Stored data
◆ ◆ ◆ ◆ ◆
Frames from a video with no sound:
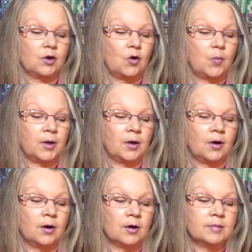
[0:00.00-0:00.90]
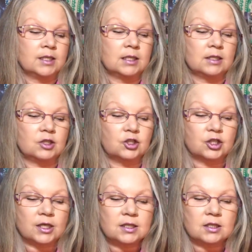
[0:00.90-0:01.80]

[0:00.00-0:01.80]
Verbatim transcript: open arms and it's just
◆ ◆ ◆ ◆ ◆
Without the pictures, reproduce every line of the records above exactly.

* [Problem solution]:
Frames from a video with no sound:
[0:00.00-0:00.90]
[0:00.90-0:01.80]

[0:00.00-0:01.80]
Verbatim transcript: open arms and it's just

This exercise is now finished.